Collected data
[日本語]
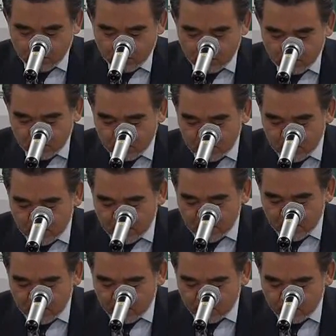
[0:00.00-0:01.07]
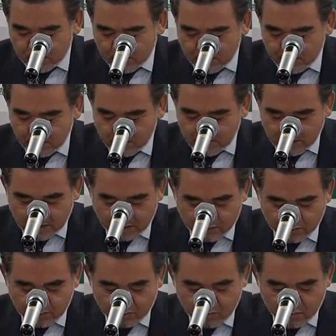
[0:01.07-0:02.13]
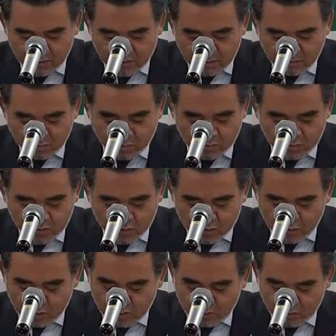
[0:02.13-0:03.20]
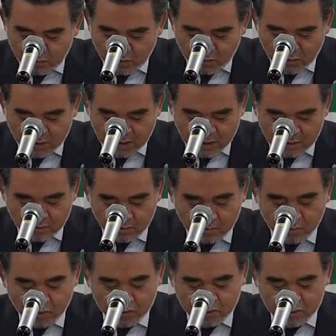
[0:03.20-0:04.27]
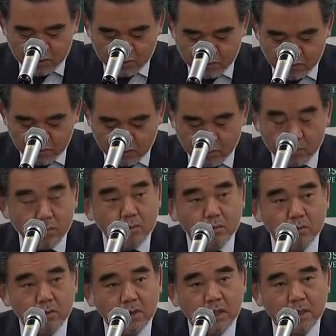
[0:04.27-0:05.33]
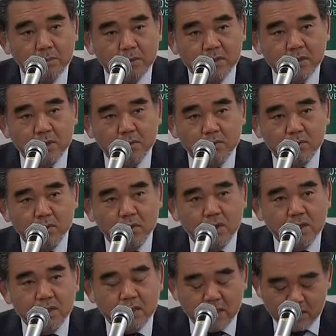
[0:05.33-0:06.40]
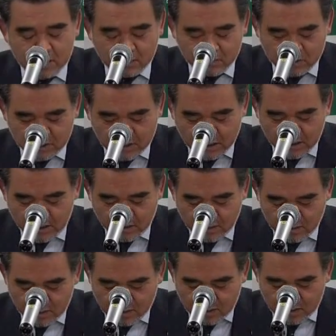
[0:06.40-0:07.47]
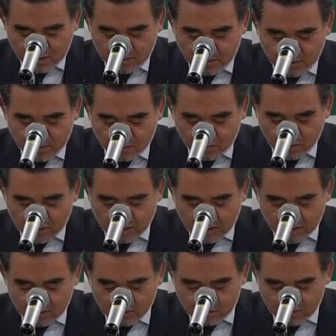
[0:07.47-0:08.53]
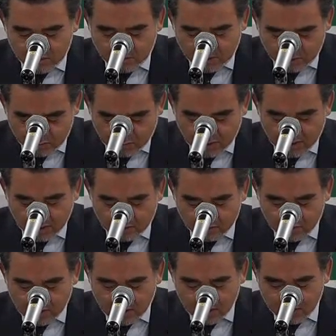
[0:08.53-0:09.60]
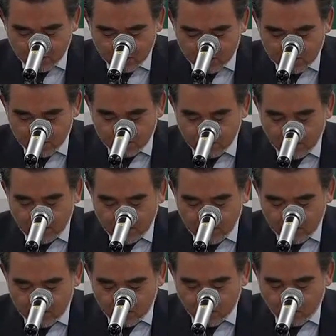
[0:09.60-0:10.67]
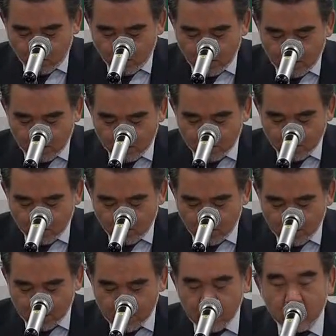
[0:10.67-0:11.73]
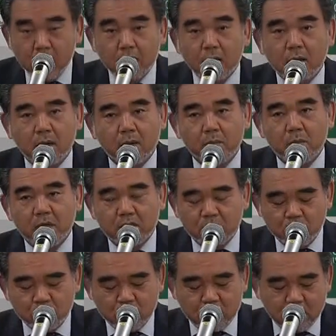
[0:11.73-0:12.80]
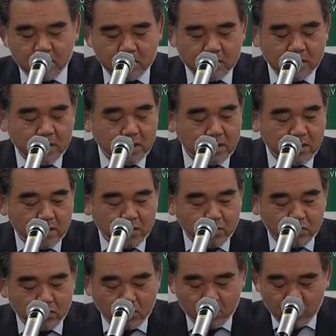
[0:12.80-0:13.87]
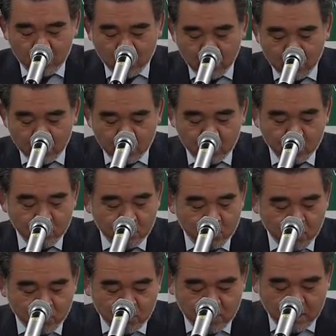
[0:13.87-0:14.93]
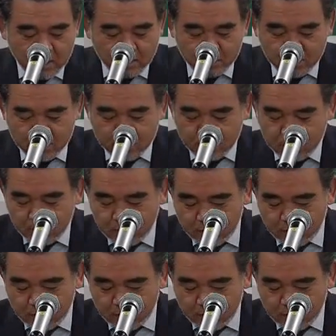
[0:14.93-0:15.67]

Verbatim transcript: 画大学祭企画というものにあの募集がありますけれどもそれに採択されイベントのかかるイベントにかかる経費の一部が工学部講演会からまあ助成されているというものであります。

EXERCISE DESCRIPTION – The data above should be repeated exactly, minus any pictures.

RESPONSE AREA –
[日本語]
[0:00.00-0:01.07]
[0:01.07-0:02.13]
[0:02.13-0:03.20]
[0:03.20-0:04.27]
[0:04.27-0:05.33]
[0:05.33-0:06.40]
[0:06.40-0:07.47]
[0:07.47-0:08.53]
[0:08.53-0:09.60]
[0:09.60-0:10.67]
[0:10.67-0:11.73]
[0:11.73-0:12.80]
[0:12.80-0:13.87]
[0:13.87-0:14.93]
[0:14.93-0:15.67]

Verbatim transcript: 画大学祭企画というものにあの募集がありますけれどもそれに採択されイベントのかかるイベントにかかる経費の一部が工学部講演会からまあ助成されているというものであります。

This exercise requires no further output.